Successfully deployed on over 500 million data rows

Achieved formal privacy guarantees with differential privacy

Demonstrated practical implementation in an ads effectiveness product

Abstract

In this paper, we outline a way to deploy a privacy-preserving protocol for multiparty Randomized Controlled Trials on the scale of 500 million rows of data and more than a billion gates. Randomized Controlled Trials (RCTs) are widely used to improve business and policy decisions in various sectors such as healthcare, education, criminology, and marketing. A Randomized Controlled Trial is a scientifically rigorous method to measure the effectiveness of a treatment. This is accomplished by randomly allocating subjects to two or more groups, treating them differently, and then comparing the outcomes across groups. In many scenarios, multiple parties hold different parts of the data for conducting and analyzing RCTs.
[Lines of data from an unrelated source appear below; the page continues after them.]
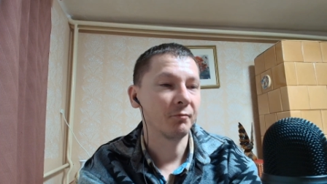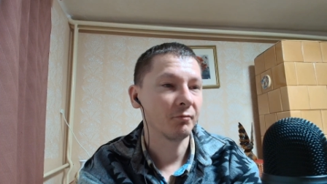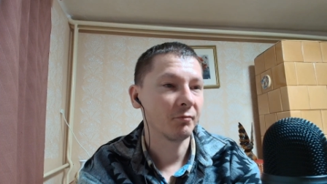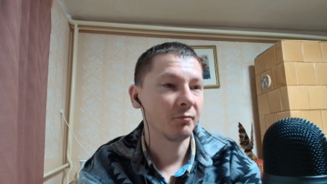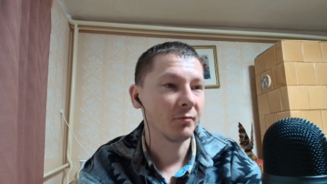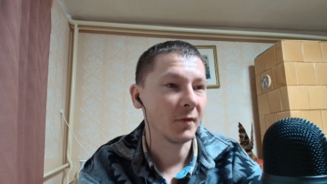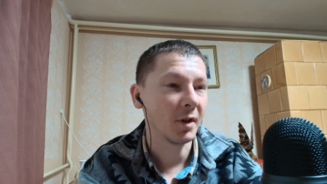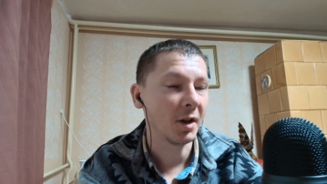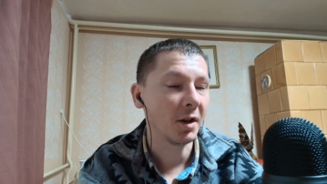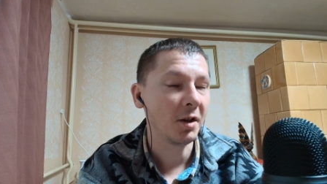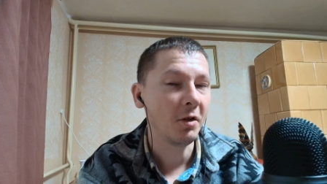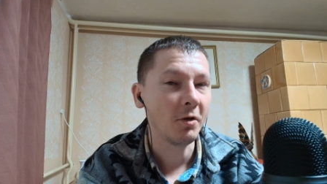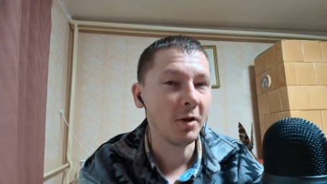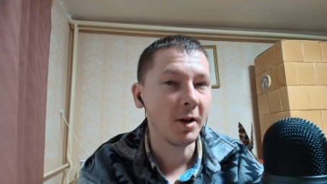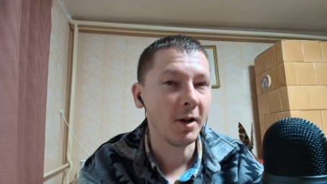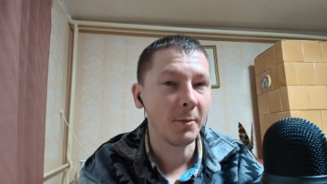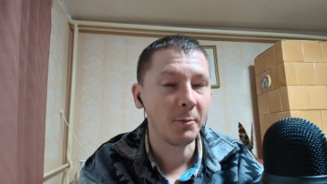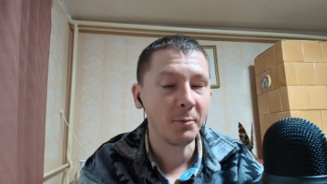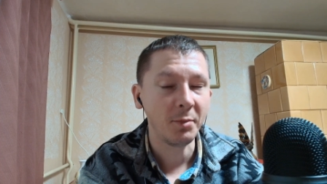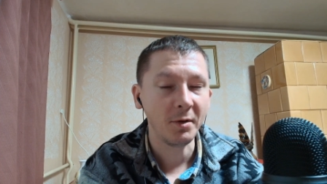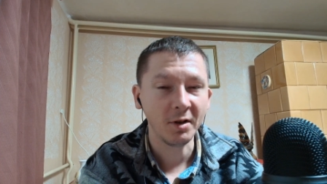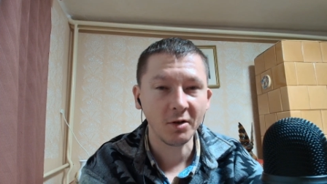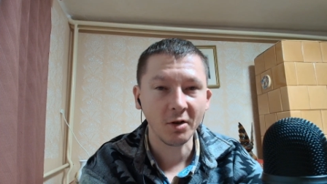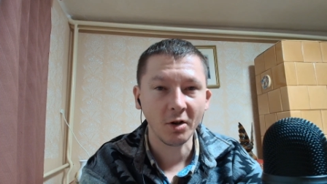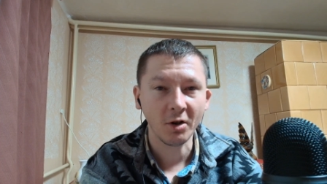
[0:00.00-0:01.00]
new
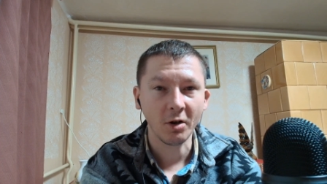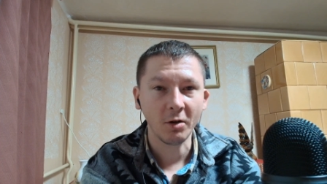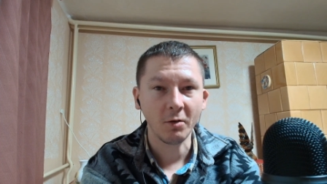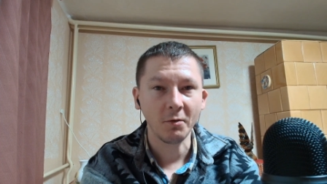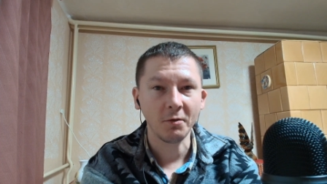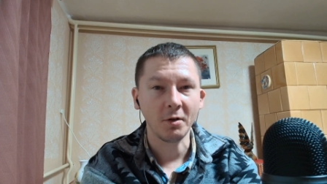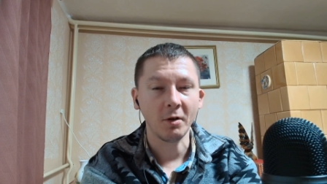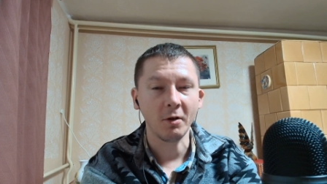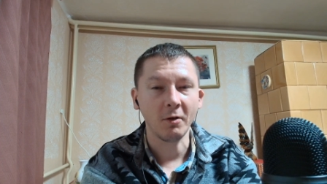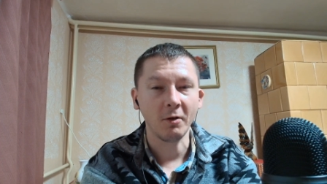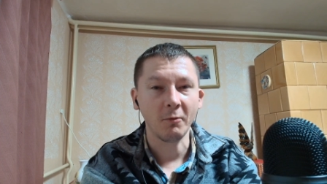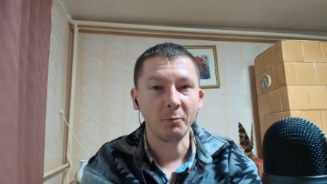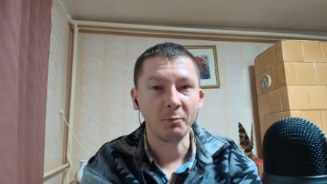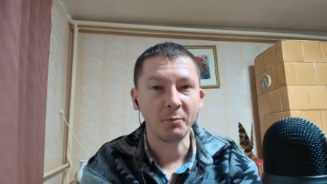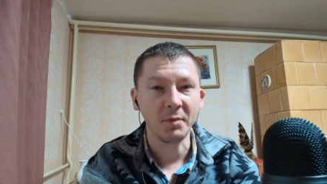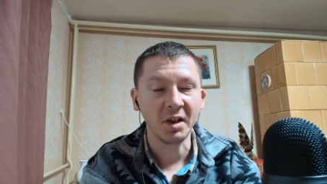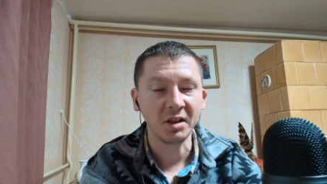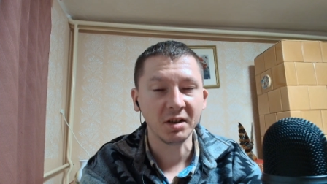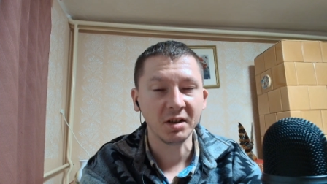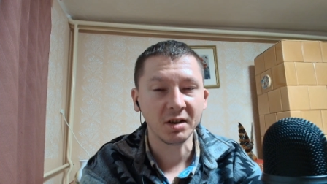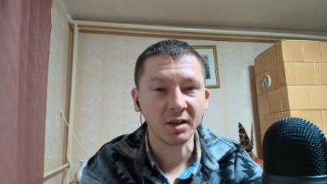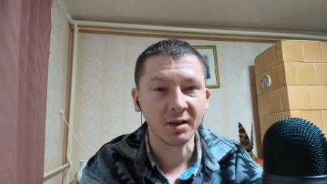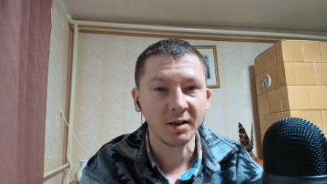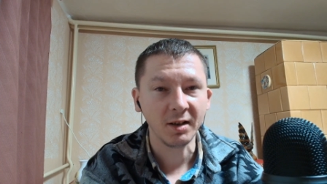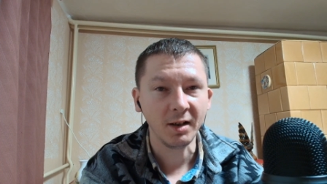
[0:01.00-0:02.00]
episode of
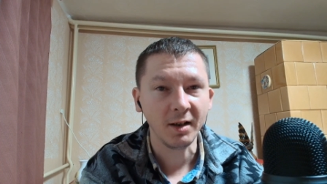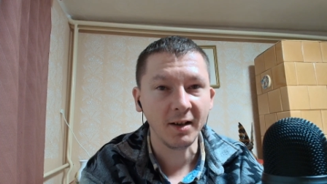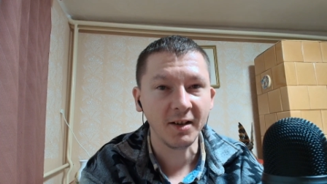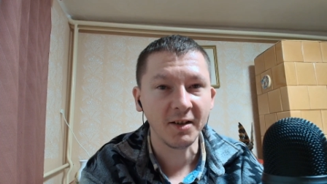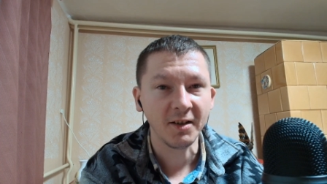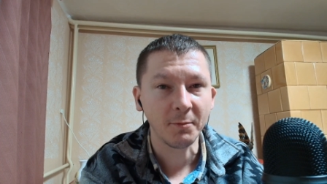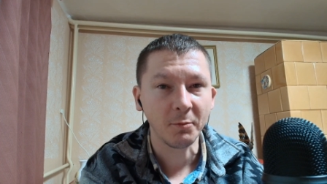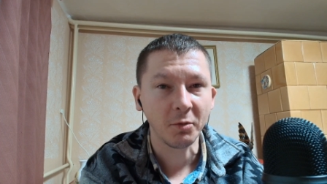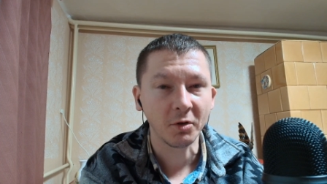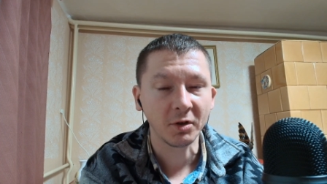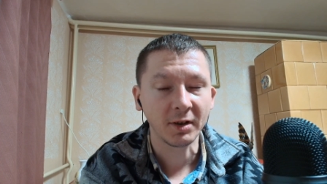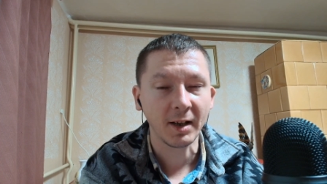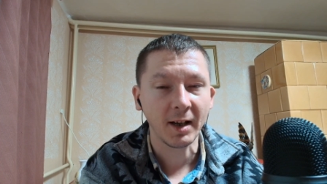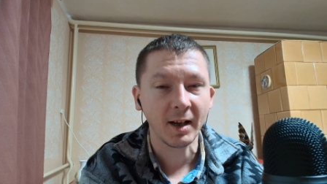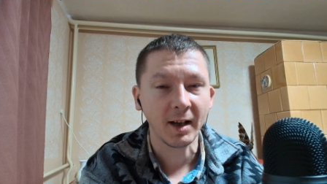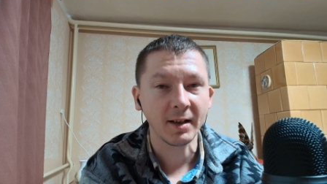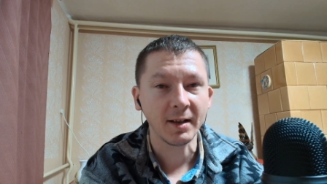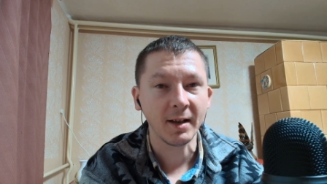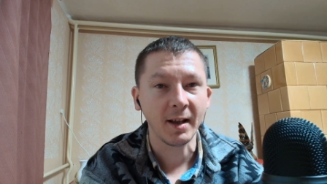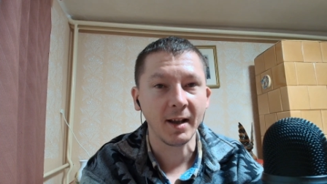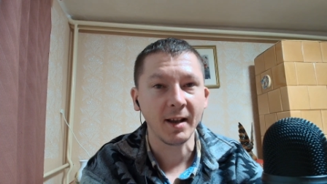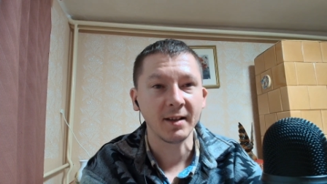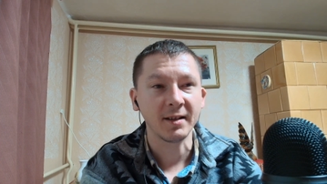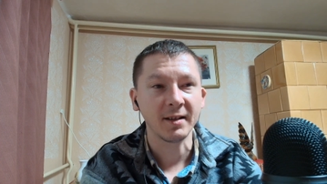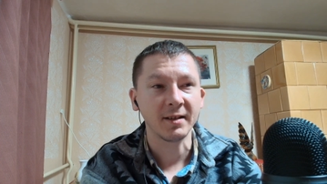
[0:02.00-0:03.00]
Peter's English podcast
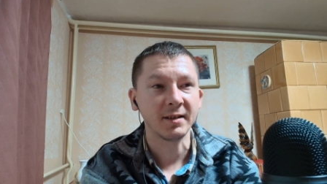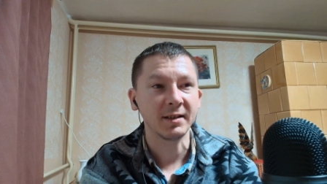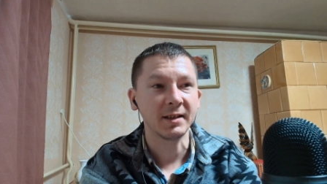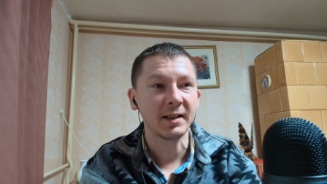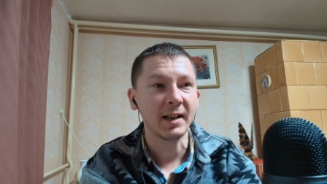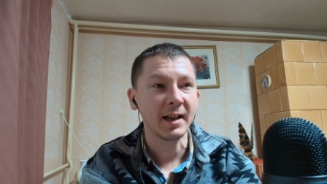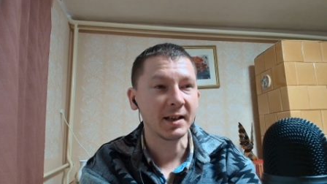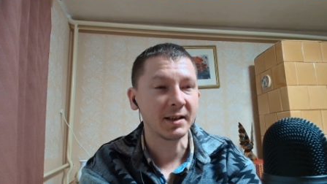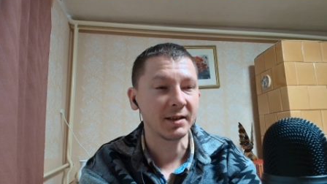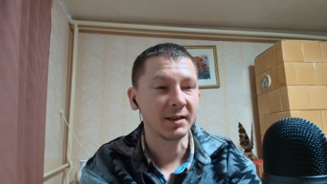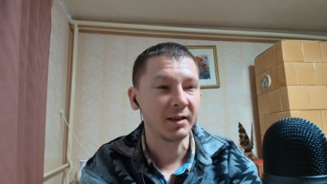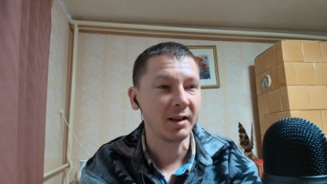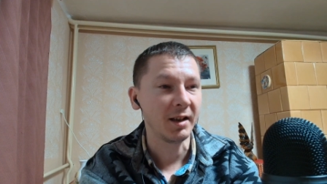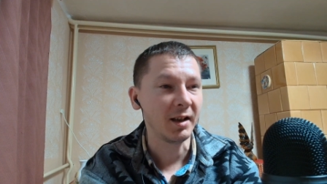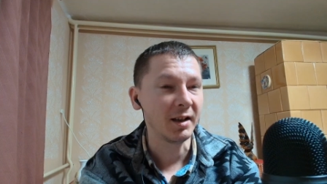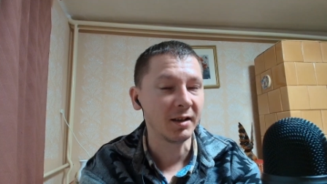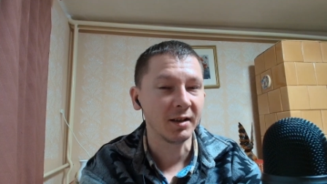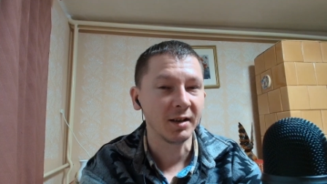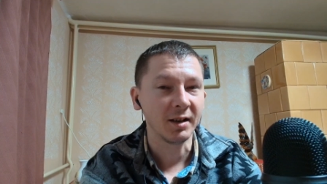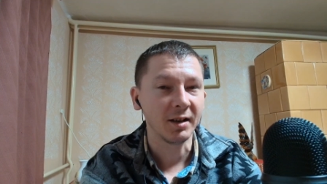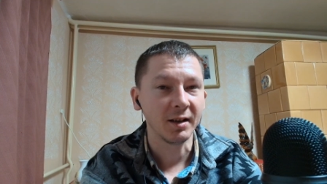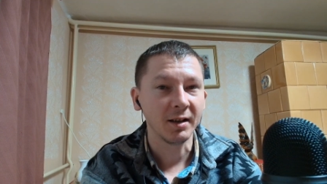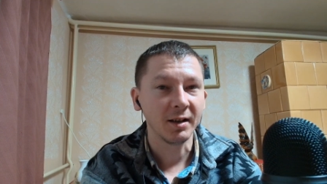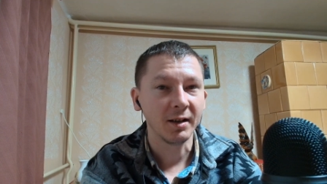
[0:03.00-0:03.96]
has started.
Given privacy requirements and expectations of each of these parties, it is often challenging to have a centralized store of data to conduct and analyze RCTs. We accomplish this by a three-stage solution. The first stage uses the Private Secret Share Set Intersection (PS$^3$I) solution to create a joined set and establish secret shares without revealing membership, while discarding individuals who were placed into more than one group. The second stage runs multiple instances of a general purpose MPC over a sharded database to aggregate statistics about each experimental group while discarding individuals who took an action before they received treatment. The third stage adds distributed and calibrated Differential Privacy (DP) noise to the aggregate statistics and uncertainty measures, providing formal two-sided privacy guarantees. We also evaluate the performance of multiple open source general purpose MPC libraries for this task. We additionally demonstrate how we have used this to create a working ads effectiveness measurement product capable of measuring hundreds of millions of individuals per experiment.